Every life lost through suicide is one too many.

Day 312

Today I met this lovely little 70 years old lady at work. She had come in as a patient for a minor procedure under anaesthesia. She was well dressed and I couldn’t help but notice her hair. It was as though she had just walked out of a hair salon. It was beautifully styled. I could imagine her sitting with her rollers on under the hair dryer reading a magazine. I was impressed by the effort she had put into looking so good to come into a hospital for cancer surgery.

Instantly my mind flashed back to 2 days before Day 0. That day we had an appointment to see the GP. I had requested my son to shave as I gently woke him up reminding him of our planned visit. 10 minutes before we were to leave the house he came down the stairs. He had not shaved. I sent him right back and insisted he shave even if it meant we were a few minutes late. He really didn’t want to but he did. (Now I know how terribly difficult it must have been for him.) I was pleased to see him looking so neat and tidy.

The doctor’s report to the Coroner says – “He was well dressed, shaven and fresh. He made good eye contact. His speech was coherent and we had good rapport throughout.
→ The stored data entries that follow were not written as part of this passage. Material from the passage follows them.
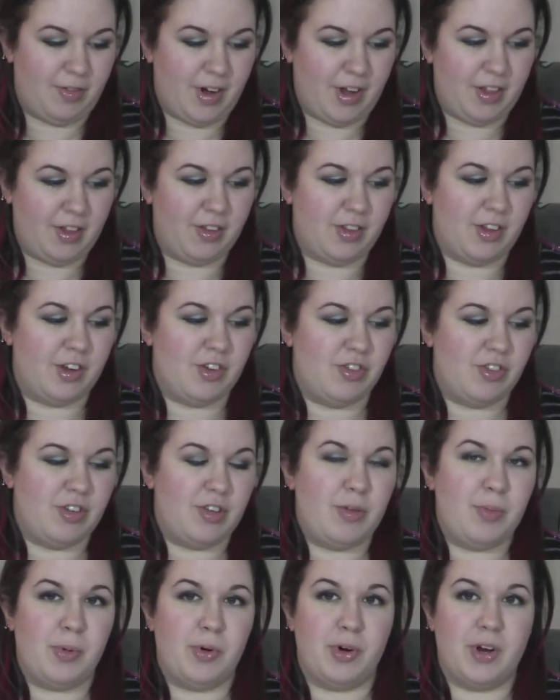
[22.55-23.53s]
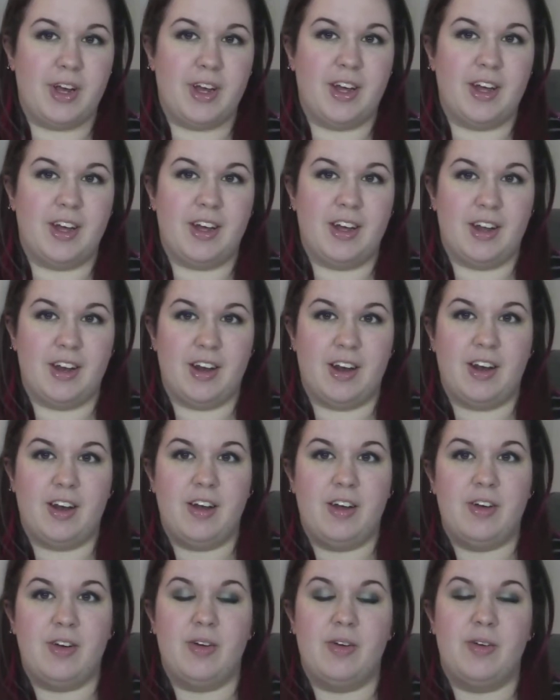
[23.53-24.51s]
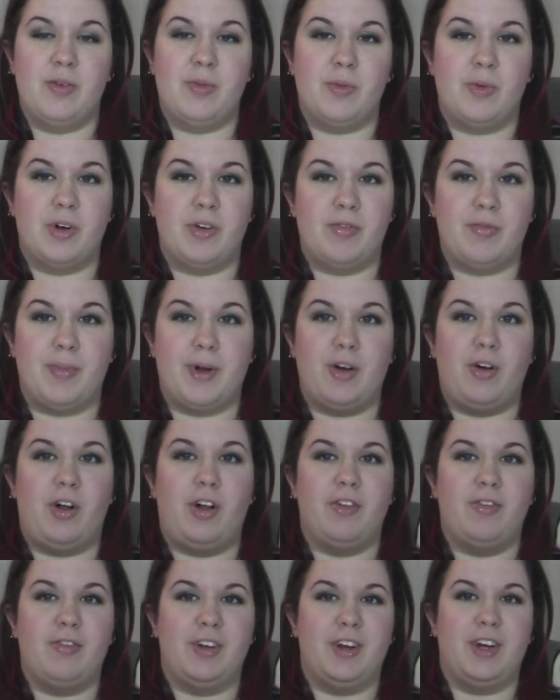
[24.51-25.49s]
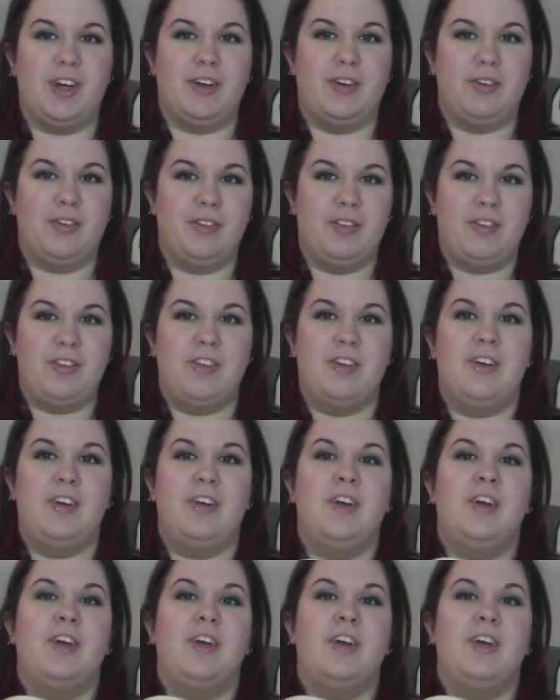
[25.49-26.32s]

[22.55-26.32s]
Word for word: rather than just putting it in one of my haul videos.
He said he had had a recent ‘set-back’. On being asked if he had suicidal thoughts he said yes but he had no plans. He said that he felt he would never recover from this illness. I reassured him that he would. He asked me how long it would take……. If other patients had returned to work….. There was nothing to indicate a relapse of psychotic features. The Citalopram was increased from 10mg to 20 mg daily.”
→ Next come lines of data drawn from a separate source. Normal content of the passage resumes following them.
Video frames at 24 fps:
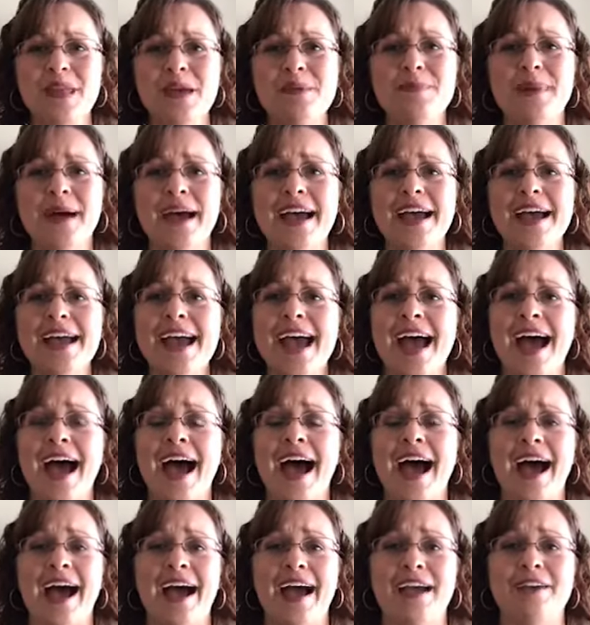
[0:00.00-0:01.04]
But
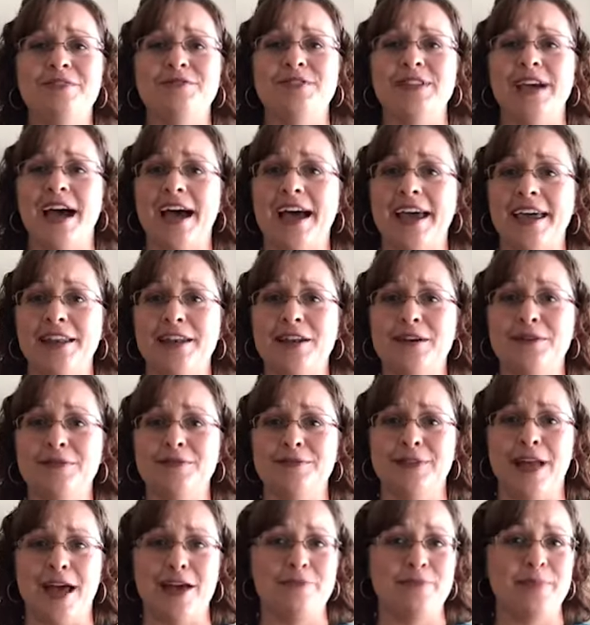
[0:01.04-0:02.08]
I've done
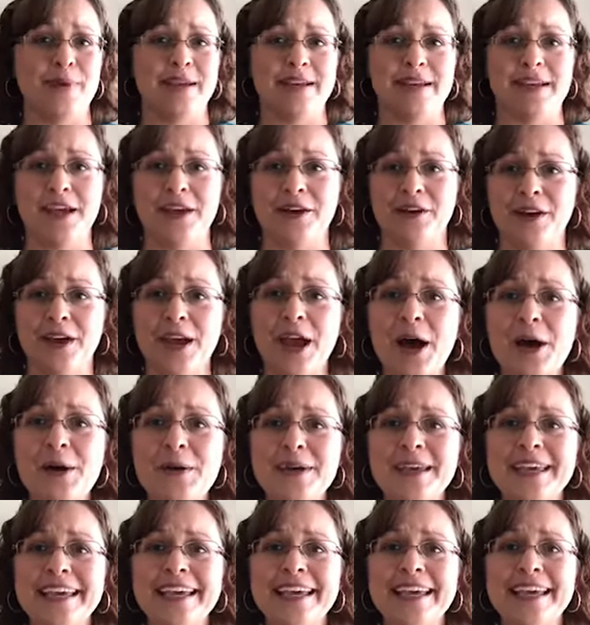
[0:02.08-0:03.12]
live band
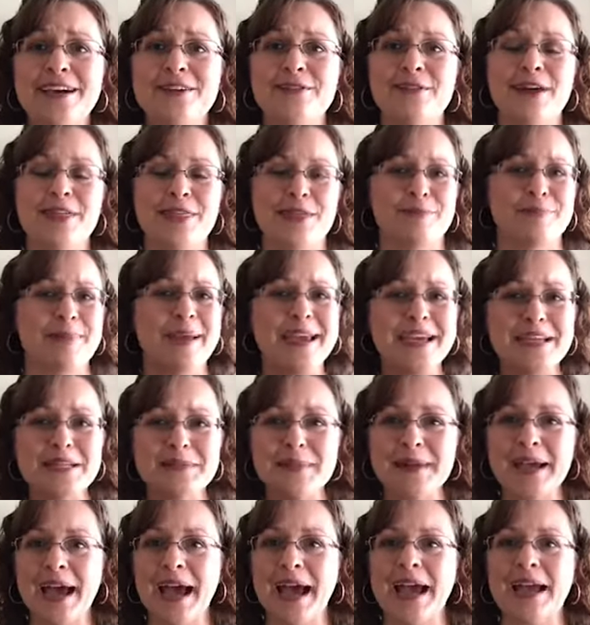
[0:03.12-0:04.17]
karaoke with a band
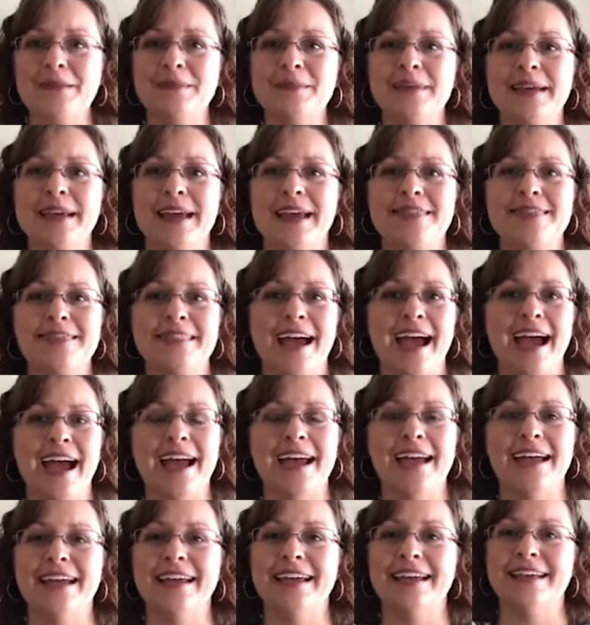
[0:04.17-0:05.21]
behind me, and
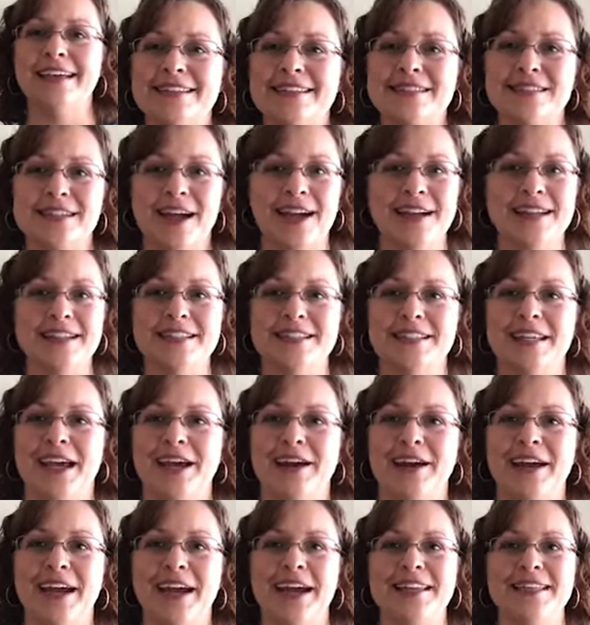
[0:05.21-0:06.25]
that is not as
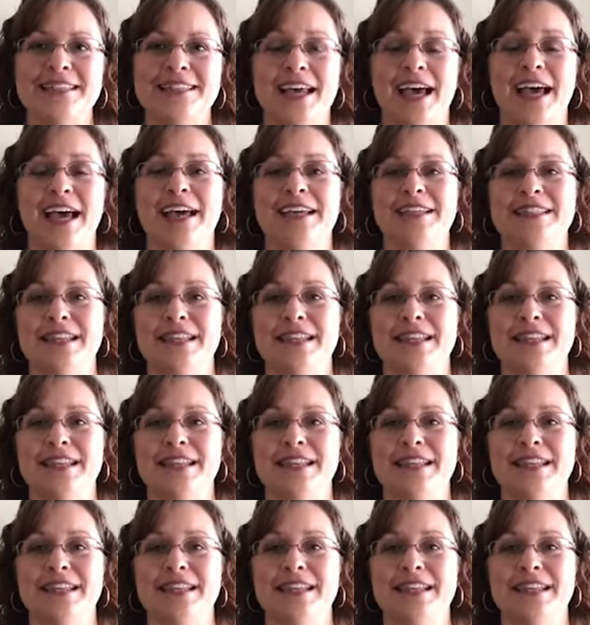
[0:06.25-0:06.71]
scary as uh,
Despite the fact that during the previous visit 2 weeks prior, his PHQ9 (Patient Health Questionnaire 9, a monitoring tool for depression) score was 27/27, indicating the worst possible level of depression, the GP did not repeat the test on this visit. Was it because he looked ‘well dressed, shaven and fresh’? Would it have made any difference?

We will never know.

What we do know is that there is a huge need for education. Pills alone do not save lives.